Overall, the bile seems to be coming from the delicate egos of gatekeeping men who can’t stomach the prevalence of Swift—a woman who singularly boosts economic growth and inspires congressional monopoly hearings; a woman whose power and influence rival the NFL itself—in their staunchly male arena. Or, as Swift deemed this contingent of fans to Time: “the dads, Brads, and Chads.”
These sexist curmudgeons are missing out on the unfiltered joy—both on and off the internet—of the Swift/NFL crossover event. “It’s like watching a Mad Lib come to life,” Princiotti says of her worlds colliding. “There was a tweet I saw once that was like, ‘I hope Taylor and Travis get married because I like the idea of Andy Reid meeting a Haim sister.’”
Van Valkenburg is celebrating the season of Swift and Kelce.
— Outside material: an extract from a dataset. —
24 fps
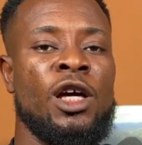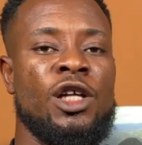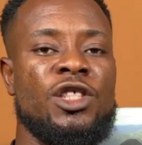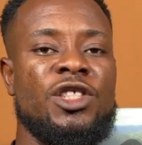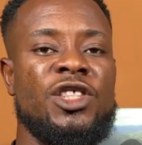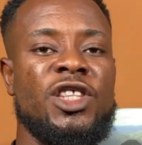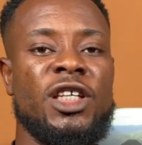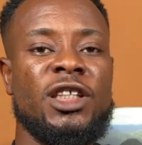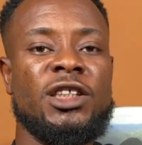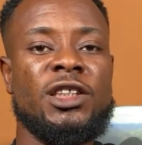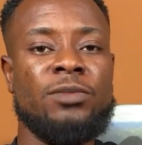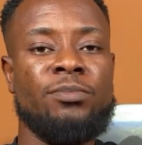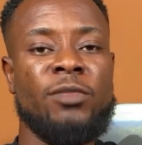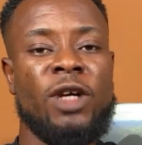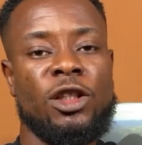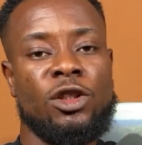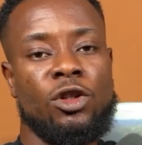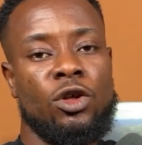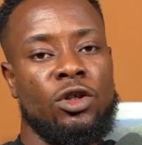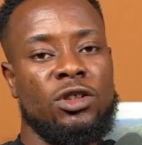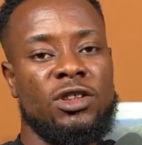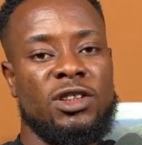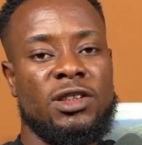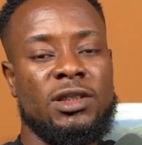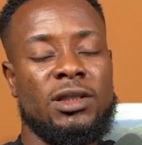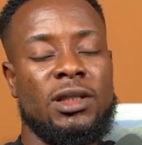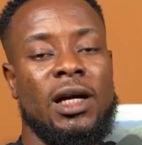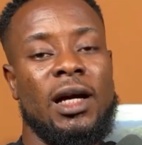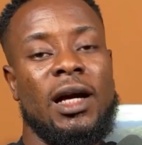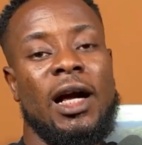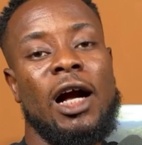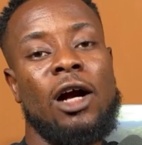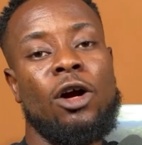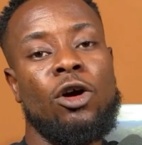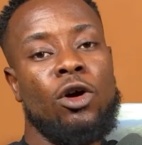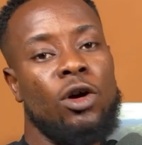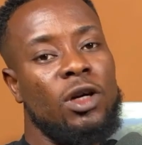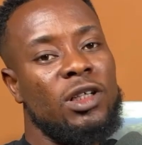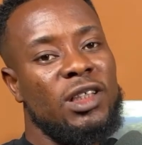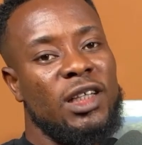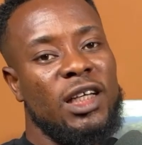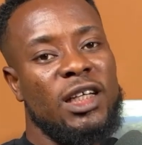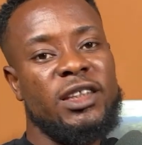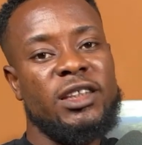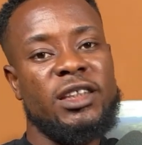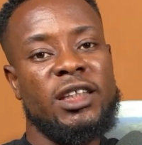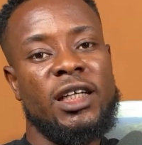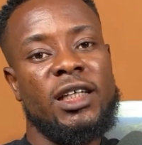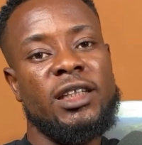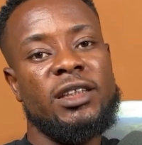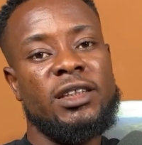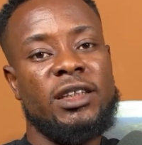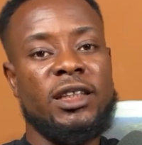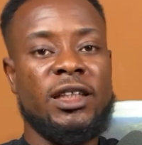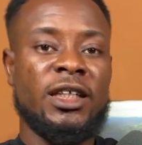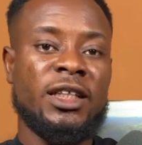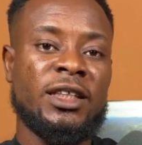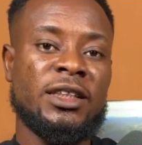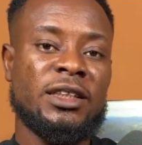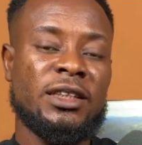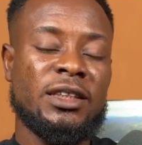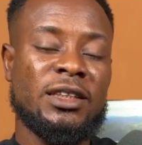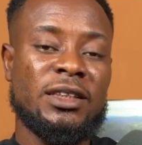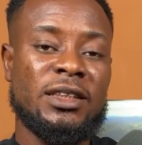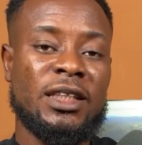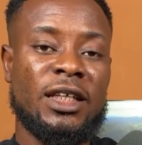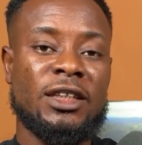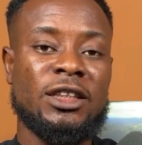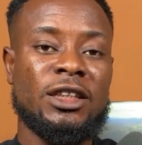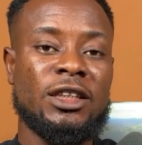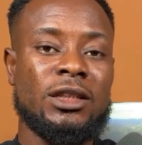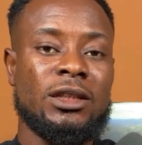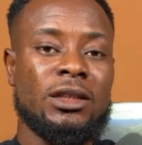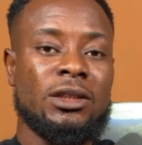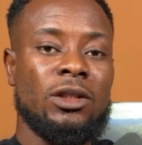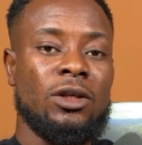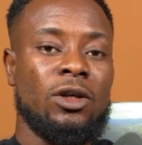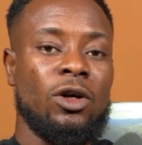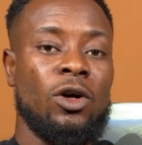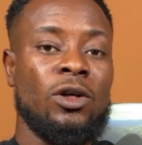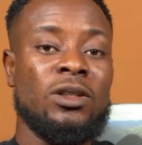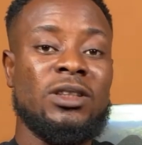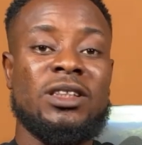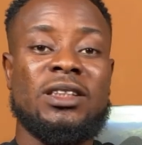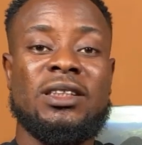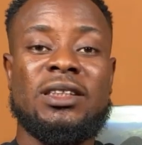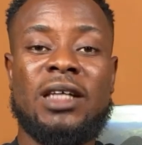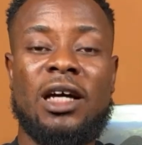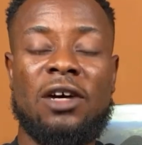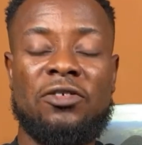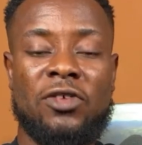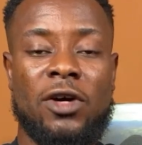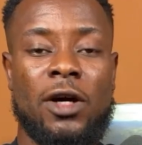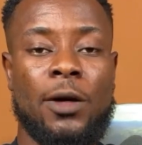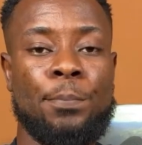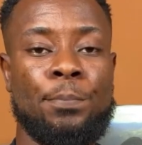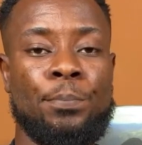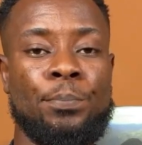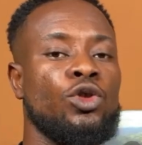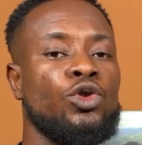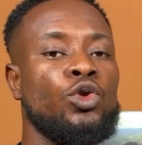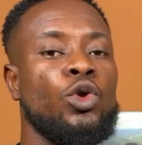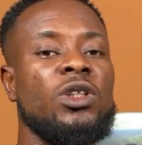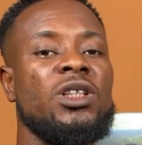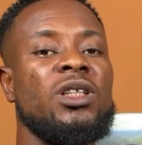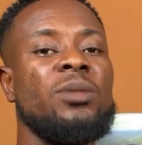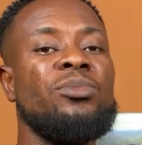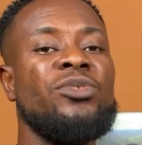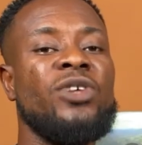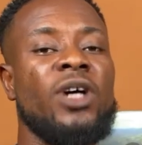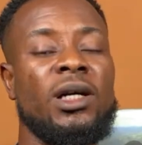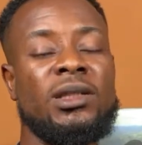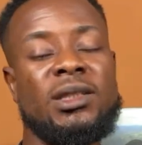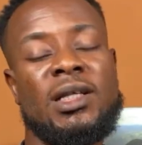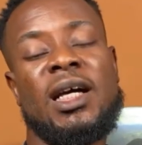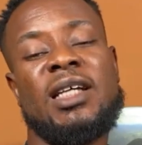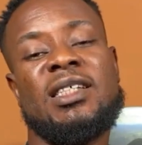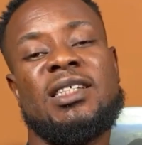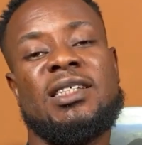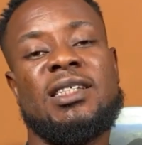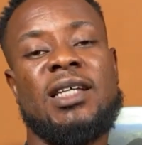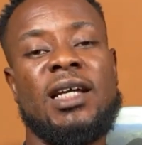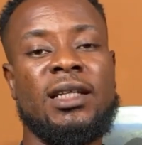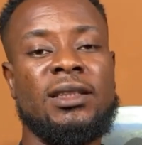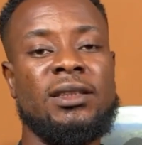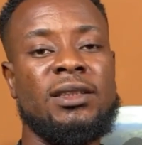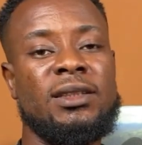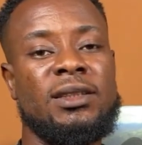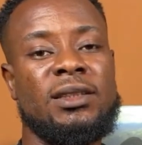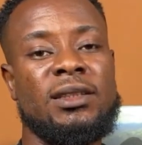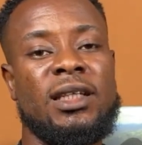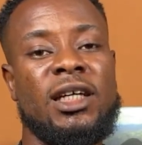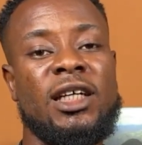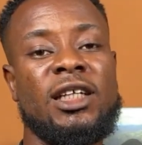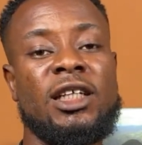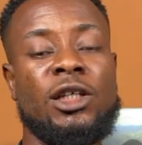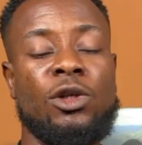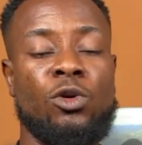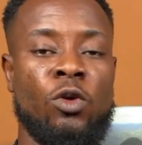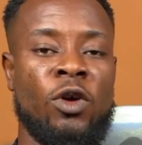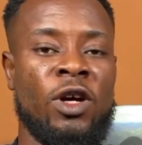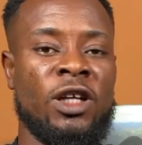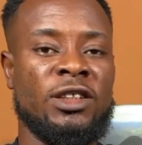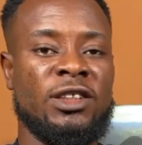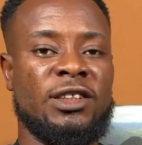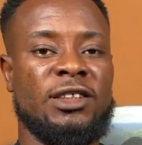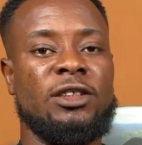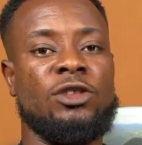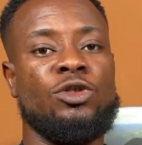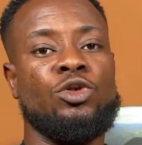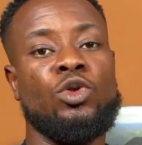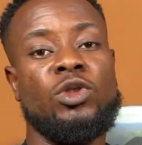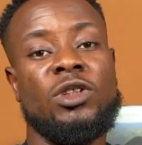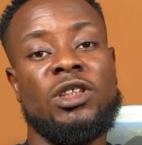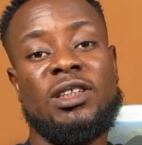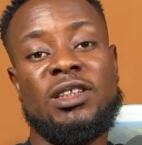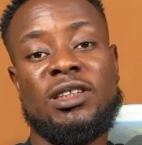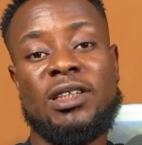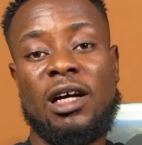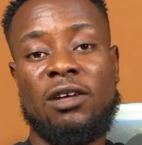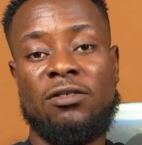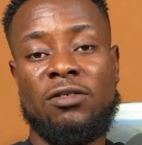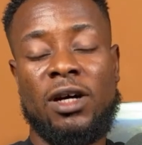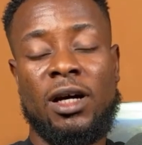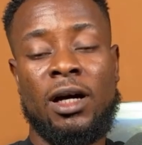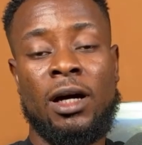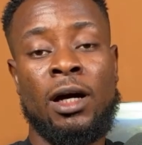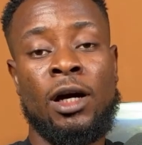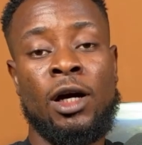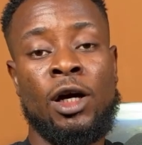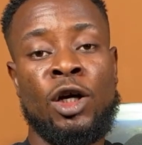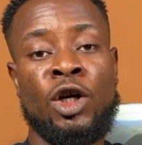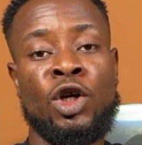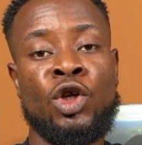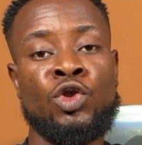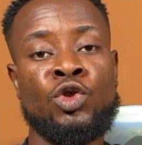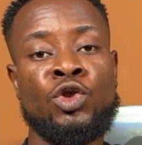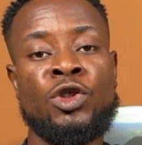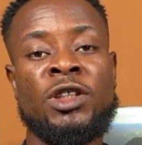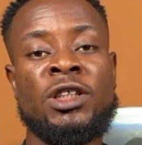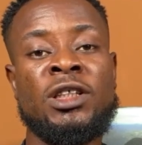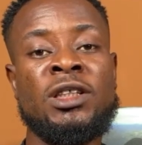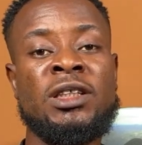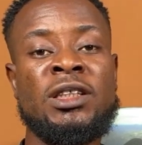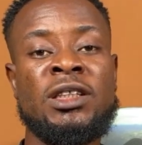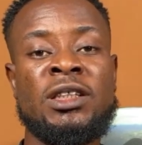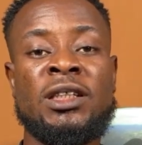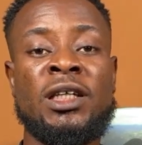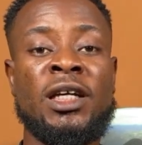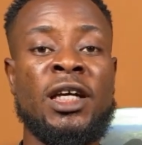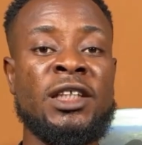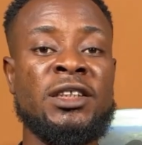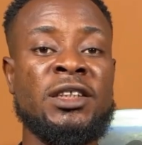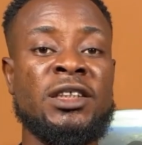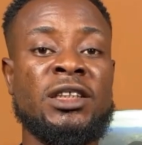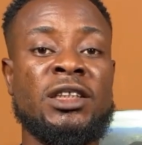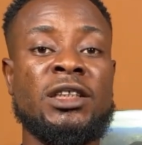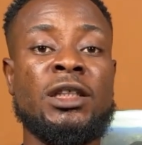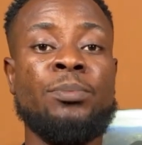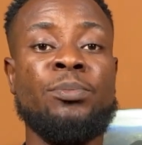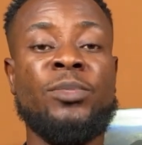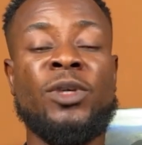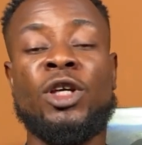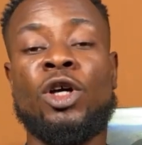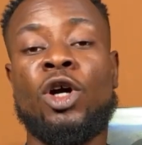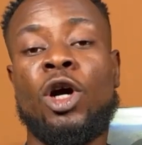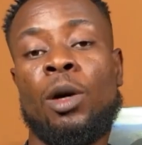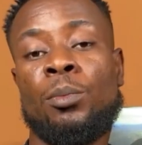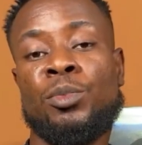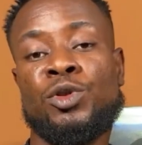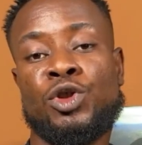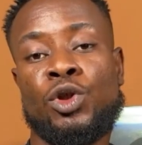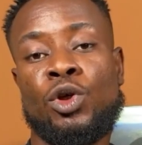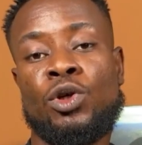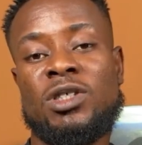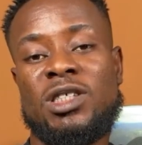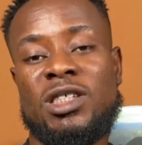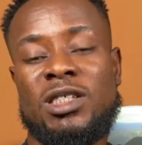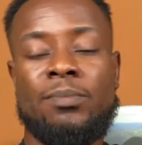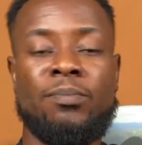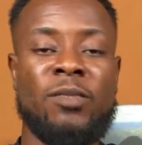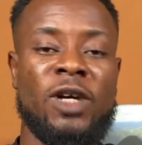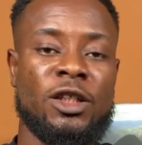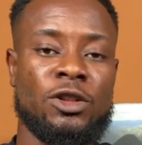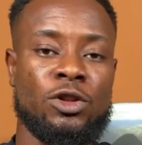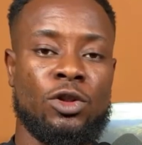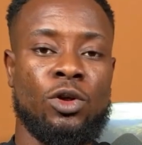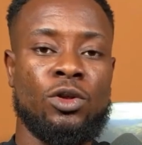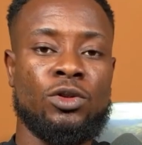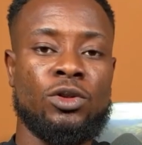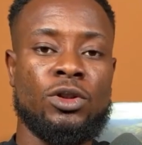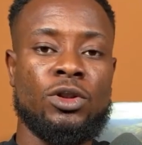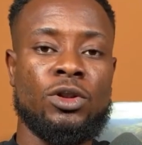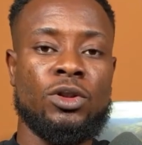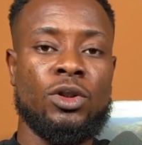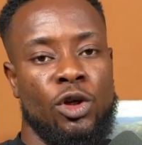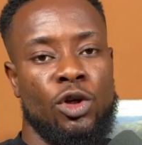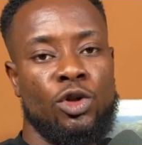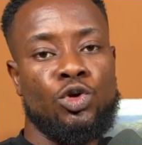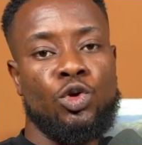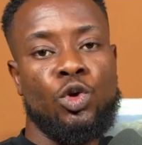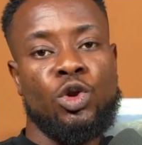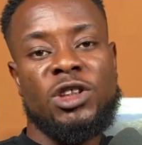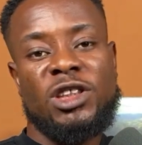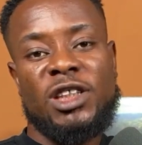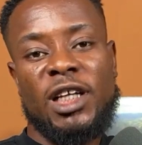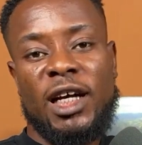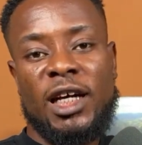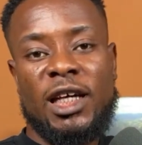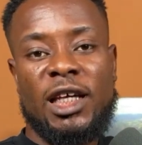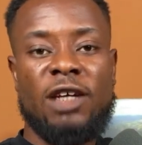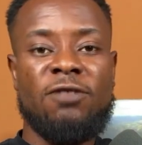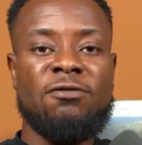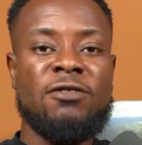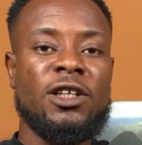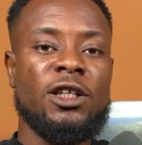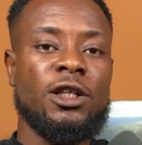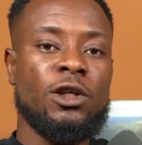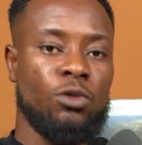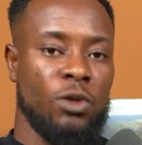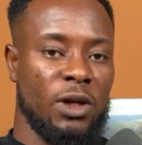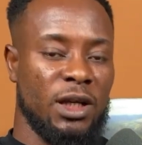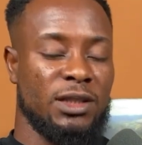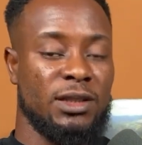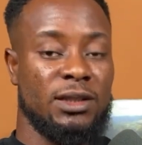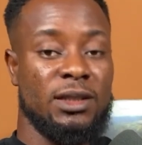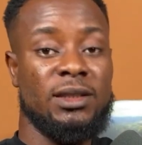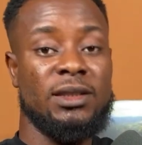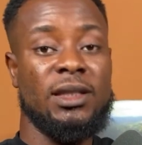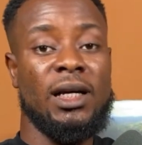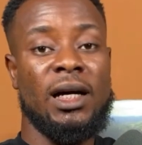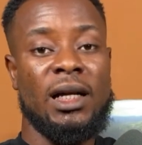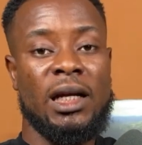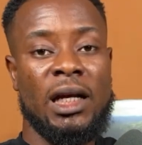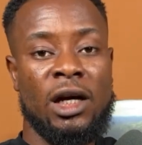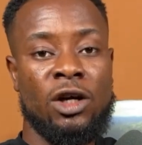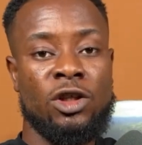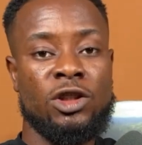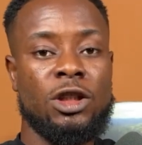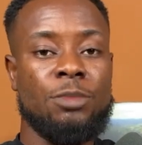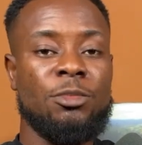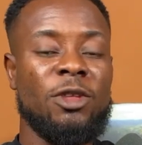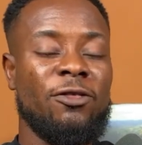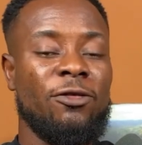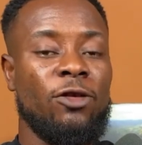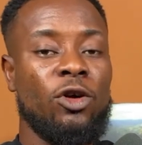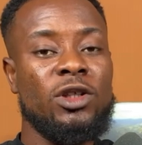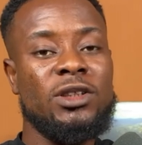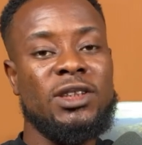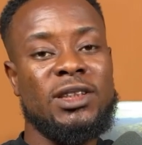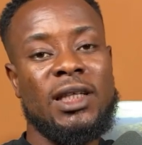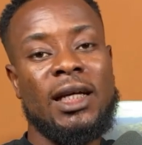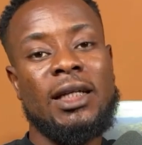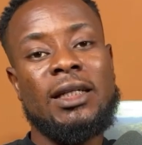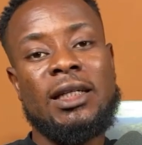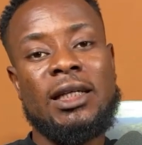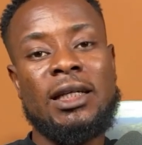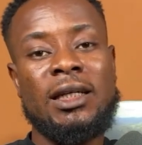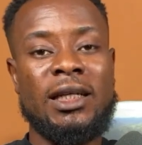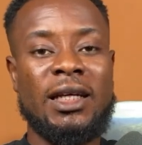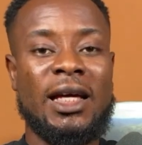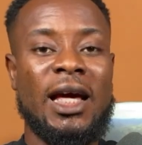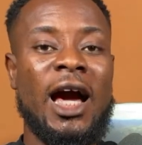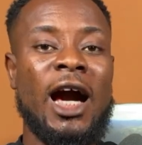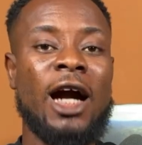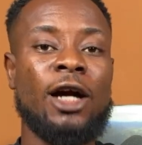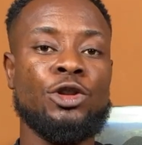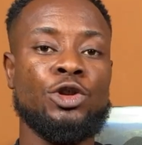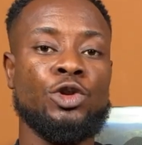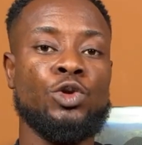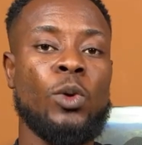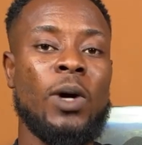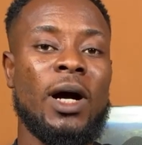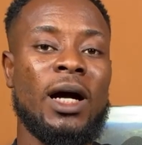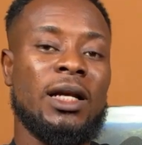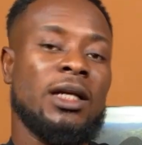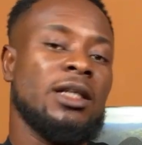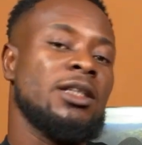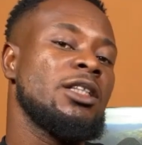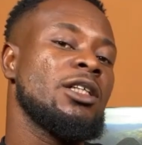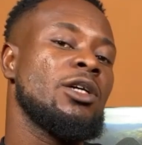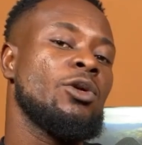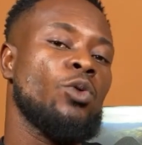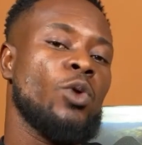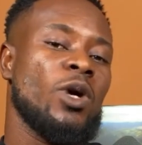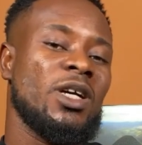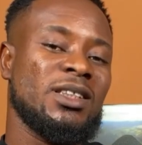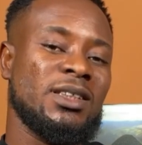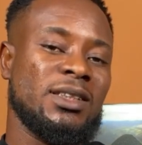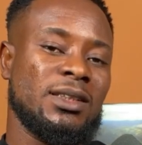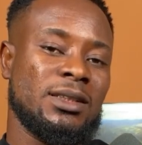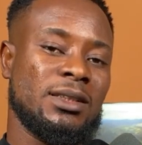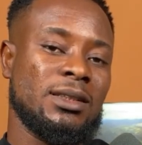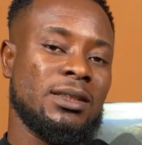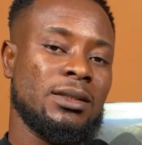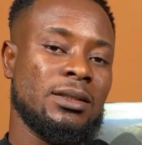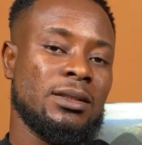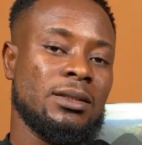These methods can cause a change in state on the server. So the browser sends a request to the server using the HTTP options method to check if the request is allowed before sending the actual request.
He had a tweet go viral this week in which he pities “the Brads, Chads and Angry Dads who spent the year complaining” about Swift, while he “spent the season trading Swift/Kelce memes with my 14-year-old daughter…which is freaking awesome?”
The pop cultural exchange has worked both ways in his family, with Molly introducing her awed dad to Swift’s lyrical genius. “‘All Too Well’ is unbelievably good,” he subsequently told her. “The details in this song are literary.” Dropping Molly off at the Eras tour movie, “I remember watching her run through the rain in her 1989 outfit and I started tearing up,” Van Valkenburg says. “My girl’s growing up, and this person speaks to her…of course I should listen to this music, because it’s a way for me to understand my own kid better.”
As a new Swiftie and new Chiefs fan, I’d never purport to know it all—not all the remixes of “Willow,” nor the reason for every flag (of which there are definitely too many). I can appreciate that the die-hards may have no patience for the likes of me right now. (“If we have two entities of monoculture left, they’re Taylor Swift and the NFL,” Princiotti says. “Gatekeeping is a ridiculous concept in either case, but people still try.”) What matters most to me is that sharing this interest with my kids, trash-talking and Tommy Cutlets–mimicking with them, fills my heart with glee, as did my son asking on New Year’s Day, within earshot of at least one perplexed stranger: “Can we go back to the bar?”